The second outer peripheral projection inclined surface 50SS is inclined such that the outer diameter of the screw 12 gradually decreases toward the rear end of the outer peripheral projection 50. That is, the second outer peripheral projection inclined surface 50SS is inclined such that the radius R1 (FIG. 3A) of the screw 12 from the rotation center line LN1 of the screw 12 gradually decreases toward the rear end of the outer peripheral projection 50.

The through hole 14H of the bush 14 includes a plurality of inner peripheral projections 60 formed on an inner peripheral surface of the through hole 14H. The inner peripheral projections extend along the forward and rearward direction and are formed at intervals in the circumferential direction of the through hole 14H. The inner peripheral projections 60 have the same shape. Hereinafter, the shape of only one of the inner peripheral projections 60 will be described. The front end of the inner peripheral projection 60 is formed in a pointed shape or a rounded shape. That is, there is no flat surface at the front end of the inner peripheral projection 60 of the bush 14. In addition, there is no plane orthogonal to the center line LN2 (FIG. 2) of the through hole 14H of the bush 14 at the foremost end of the bush 14. At the front end portion of the inner peripheral projection 60, an inner peripheral projection inclined surface 60S and a second inner peripheral projection inclined surface 60SS are formed so as to extend toward the front end of the inner peripheral projection 60.

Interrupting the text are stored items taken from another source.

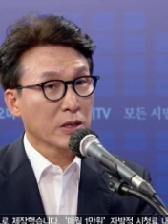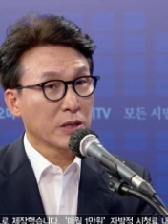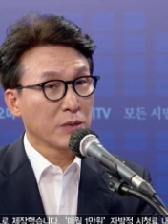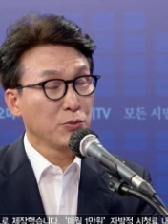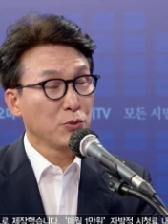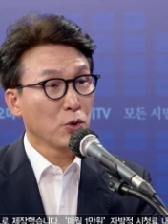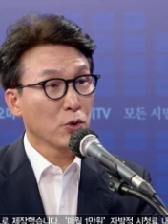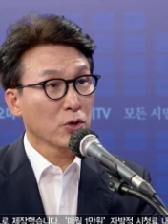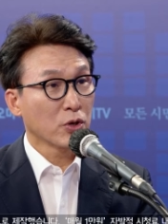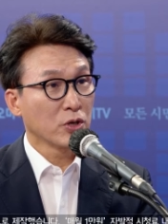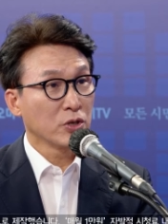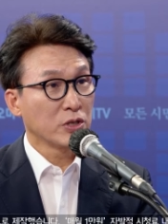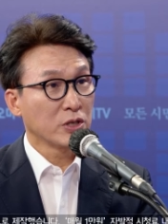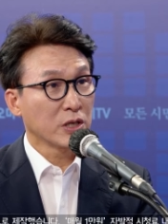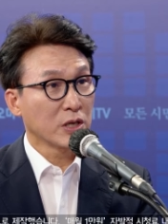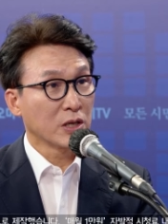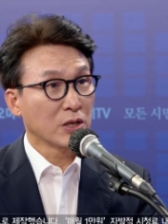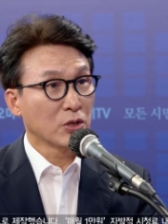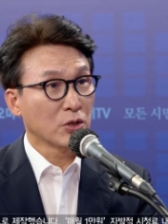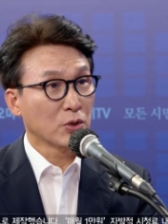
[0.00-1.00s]
김영현
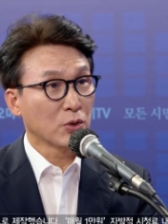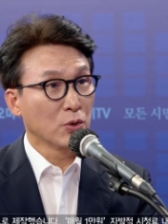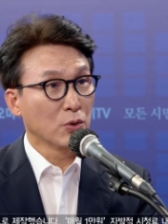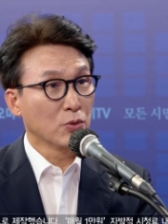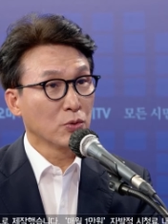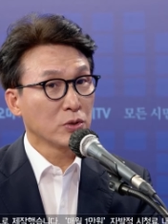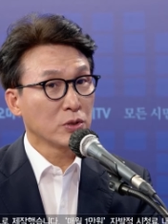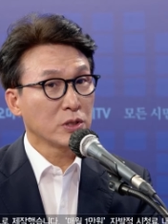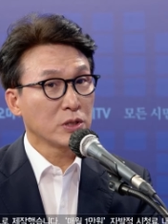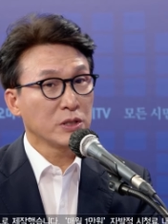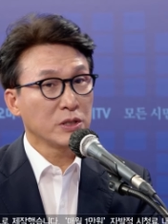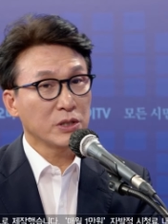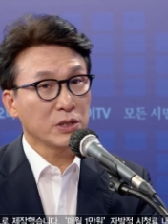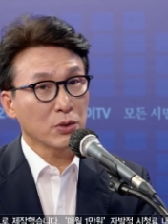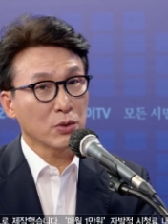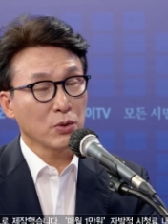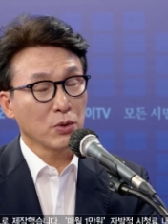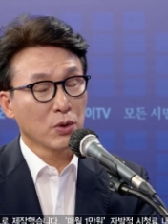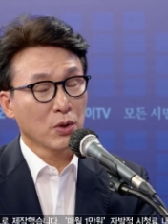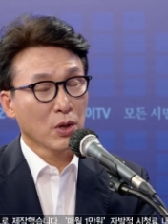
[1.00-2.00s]
씨 같은 경우는
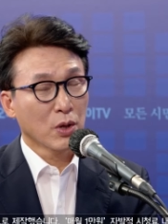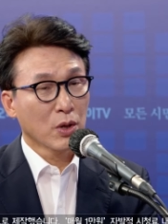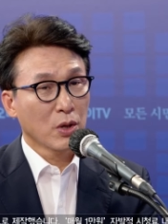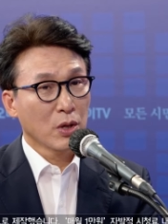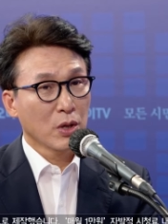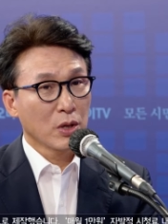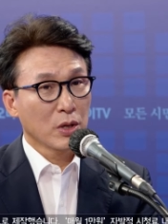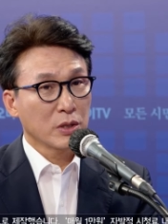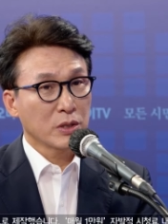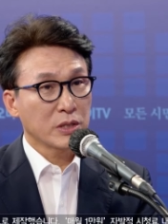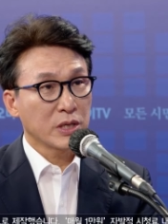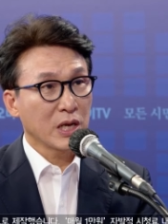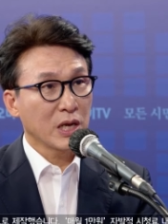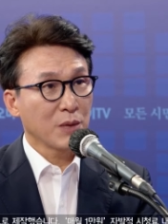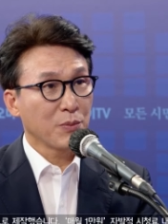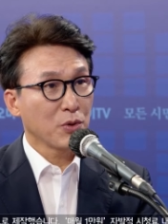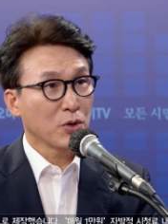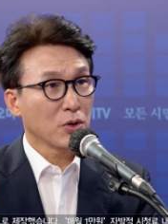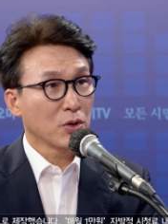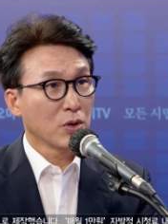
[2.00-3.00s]
실제로
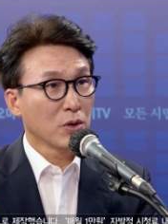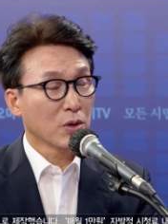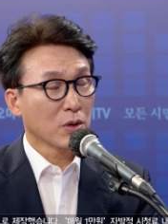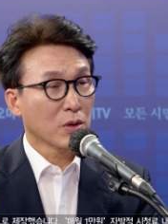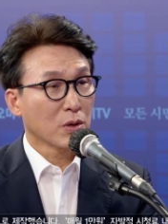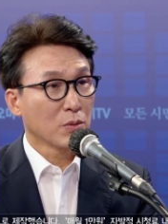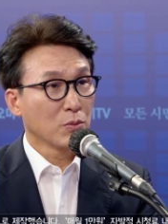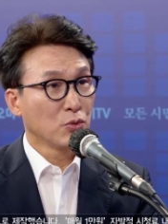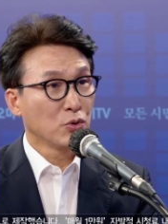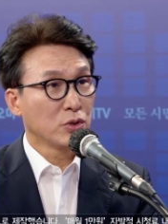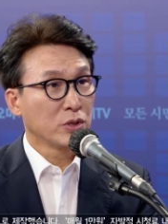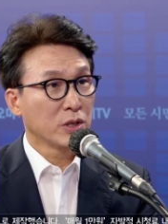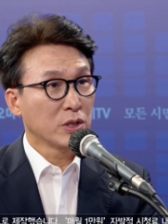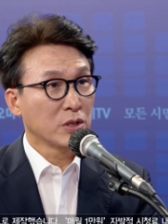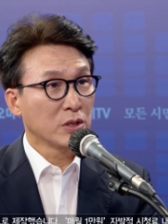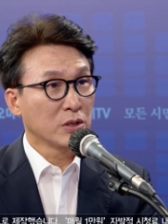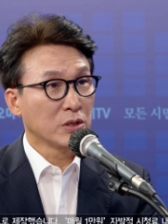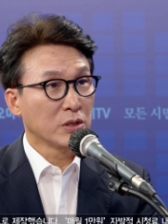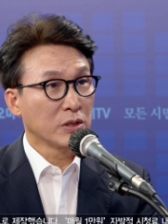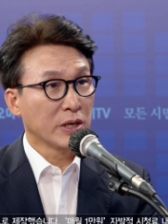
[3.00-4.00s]
체병 문제
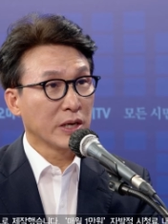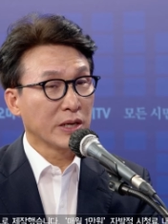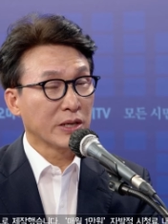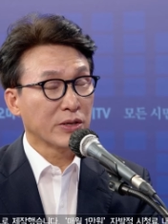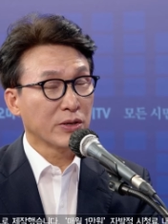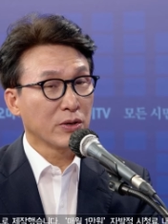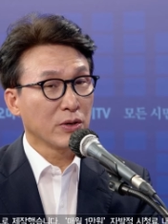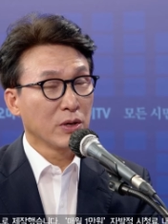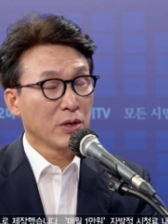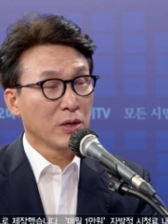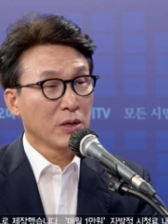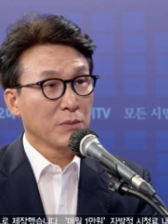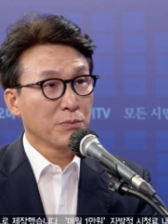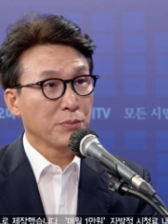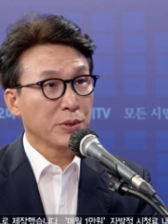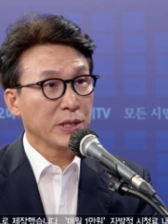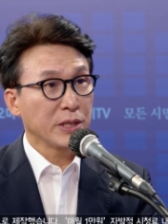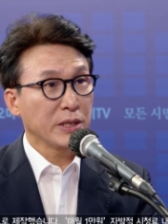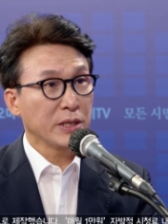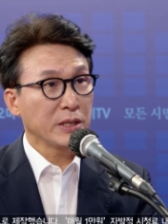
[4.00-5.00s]
등등에서
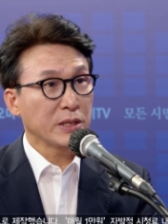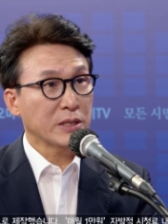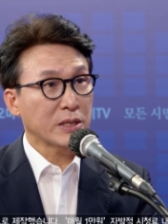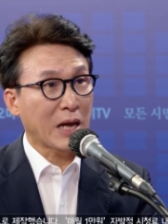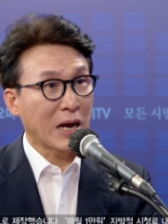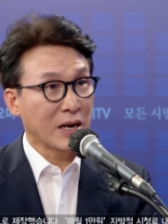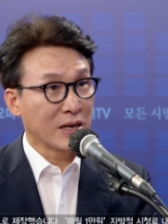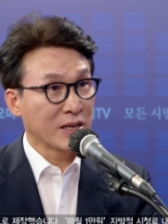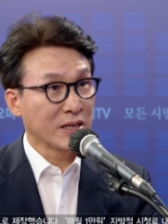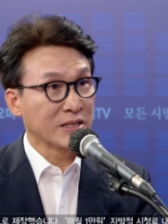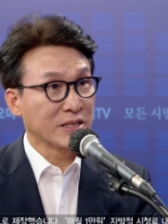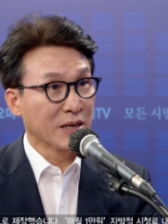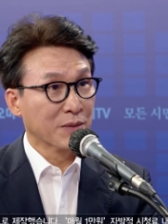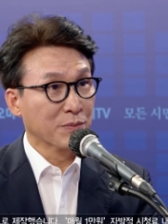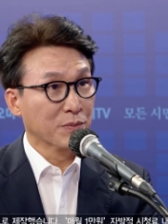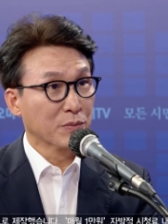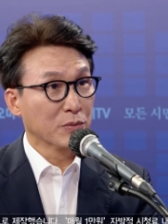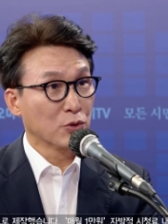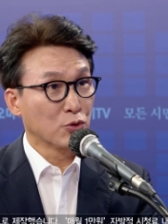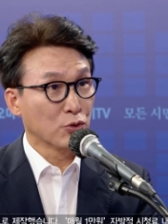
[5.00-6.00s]
피당사자
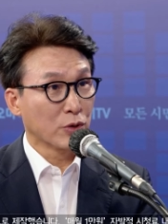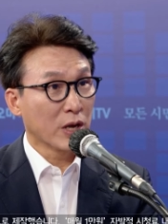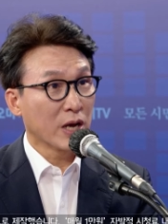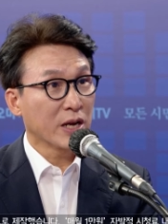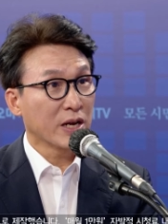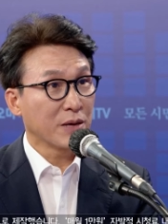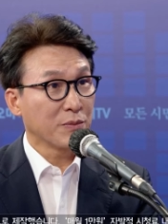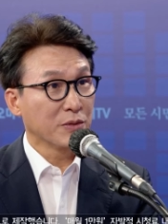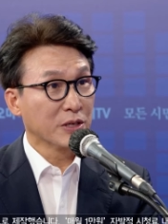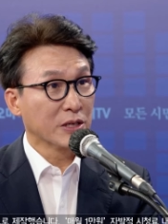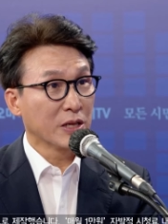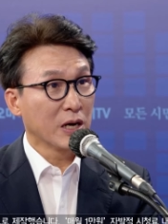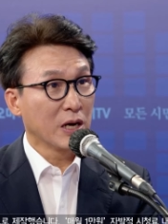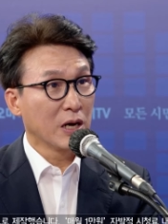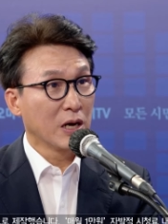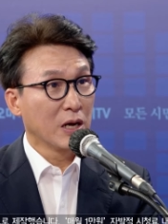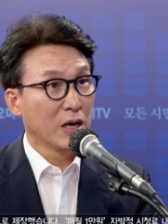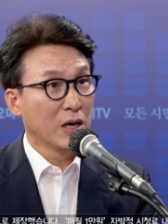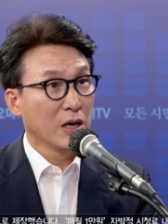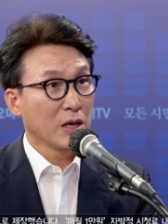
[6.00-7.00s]
중의 하나입니다.
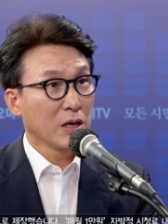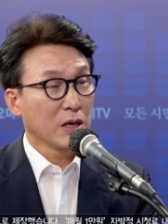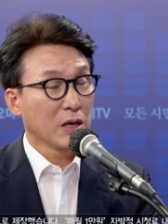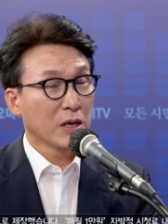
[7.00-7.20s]
음.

The inner peripheral projection inclined surface 60S is formed on one of both side surfaces 60F1 and 60F2 of the inner peripheral projection 60 in the circumferential direction of the through hole 14H. The inner peripheral projection inclined surface 60S is inclined such that an inner peripheral projection width 60W along the circumferential direction of the through hole 14H becomes smaller toward the front end.

The second inner peripheral projection inclined surface 60SS is inclined such that the diameter of the through hole 14H of the bush 14 gradually increases toward the front end of the inner peripheral projection 60. In other words, the second inner peripheral projection inclined surface 60SS is inclined such that the radius R2 (FIG. 3B) of the through hole 14H from the center line LN2 of the through hole 14H gradually increases toward the front end of the inner peripheral projection 60.

Meanwhile, in the injection device 10, a relationship of the following Inequality (1) is satisfied. In Inequality (1), Cs1 is a height 50H (FIG. 3A) of the second outer peripheral projection inclined surface 50SS. In Inequality (1), Cb1 is a height 60H (FIG. 3B) of the second inner peripheral projection inclined surface 60SS. In Inequality (1), Ls1 is a gap GP1 (FIG. 1) between the outer peripheral projection 50 and the cylinder 20 when the screw 12 fitted to the bush 14 is housed in the cylinder 20. In Inequality (1), Lb1 is a gap GP2 (FIG. 1) between the outer periphery of the protrusion 14A of the bush 14 and the inner periphery of the recess 16A of the bush fastening portion 16 when the bush 14 is fixed to the bush fastening portion 16.

Cs1+Cb1>Ls1+Lb1  (1)

The height 50H (FIG. 3A) of the second outer peripheral projection inclined surface 50SS is a distance (projection distance), in the radial direction of the screw 12, between the most projecting position of the outer peripheral projection inclined surface 50S and the rear end of the outer peripheral projection inclined surface 50S. The height 60H (FIG. 3B) of the second inner peripheral projection inclined surface 60SS is a distance (projection distance), in the radial direction of the bush 14, between the most projecting position of the inner peripheral projection inclined surface 60S and the front end of the inner peripheral projection inclined surface 60S.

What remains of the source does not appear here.